Exercise prompt
Reproduce word for word every line from the one containing "[239.10-239.55s]" through the end of the listing below; omit the pictures.

• • • • • • •

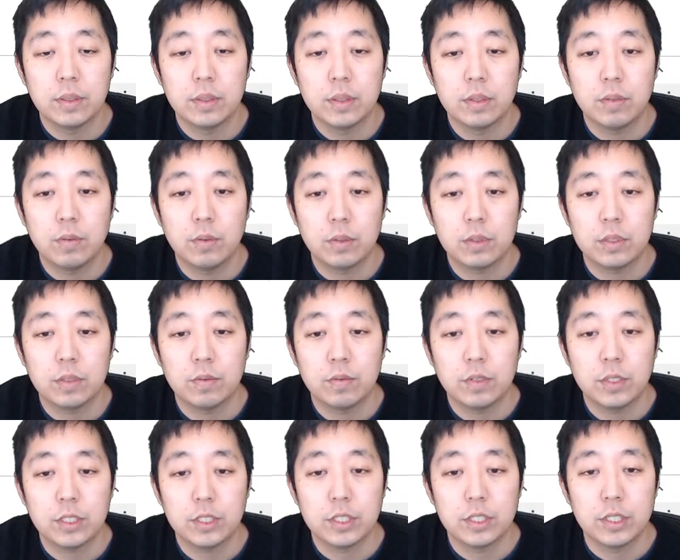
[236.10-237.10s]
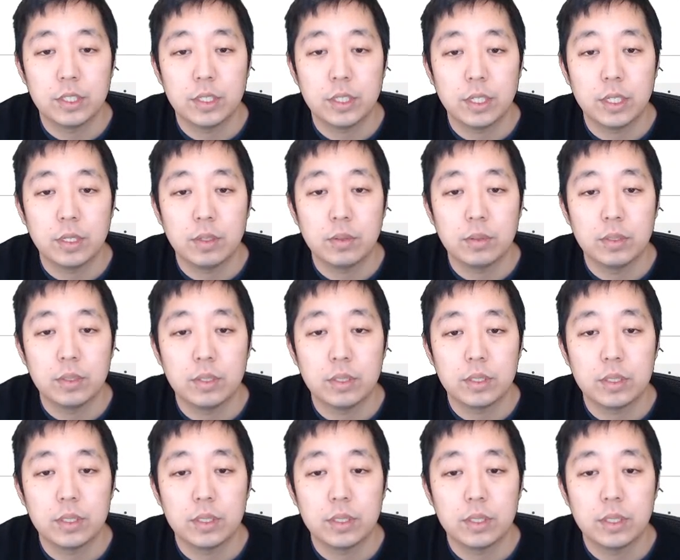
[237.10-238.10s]
force of friction
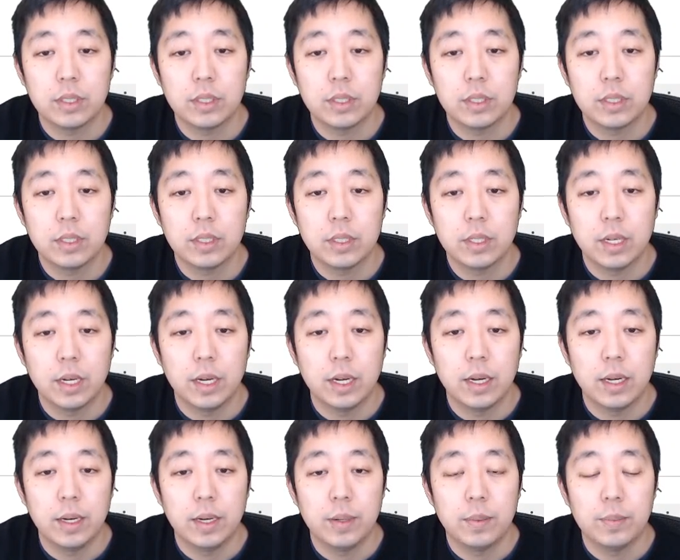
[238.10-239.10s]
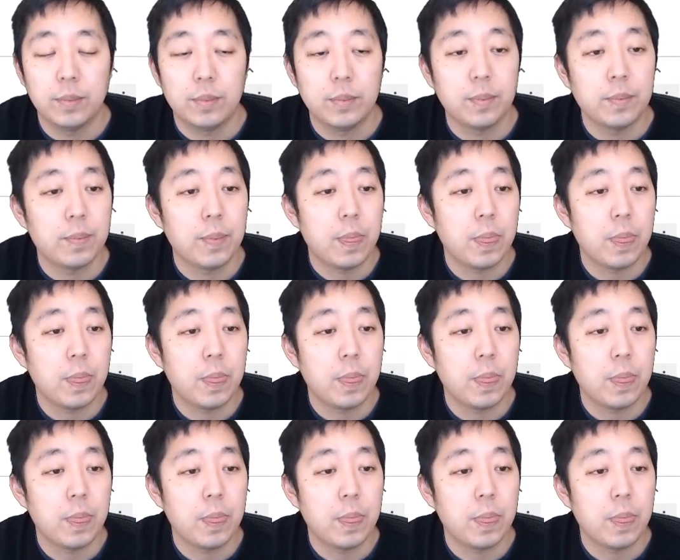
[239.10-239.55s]
equals, um,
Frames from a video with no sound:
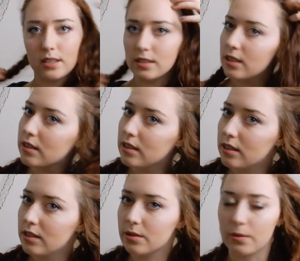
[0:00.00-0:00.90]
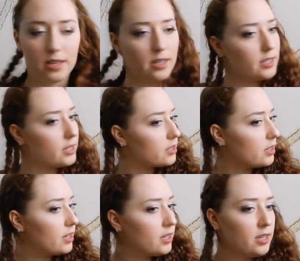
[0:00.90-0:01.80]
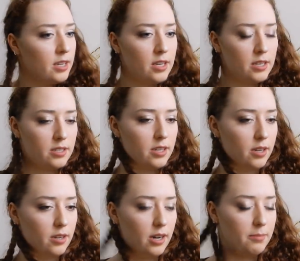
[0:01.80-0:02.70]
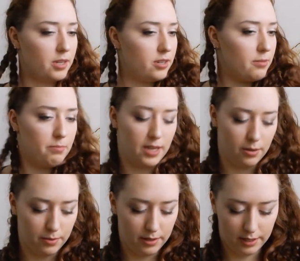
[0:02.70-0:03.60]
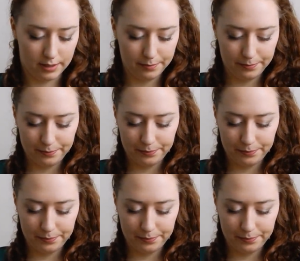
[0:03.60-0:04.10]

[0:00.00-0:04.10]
So it's it looks quite nice actually. So I'm going to do the middle one now.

• • • • • • •

Your solution
[239.10-239.55s]
equals, um,
Frames from a video with no sound:
[0:00.00-0:00.90]
[0:00.90-0:01.80]
[0:01.80-0:02.70]
[0:02.70-0:03.60]
[0:03.60-0:04.10]

[0:00.00-0:04.10]
So it's it looks quite nice actually. So I'm going to do the middle one now.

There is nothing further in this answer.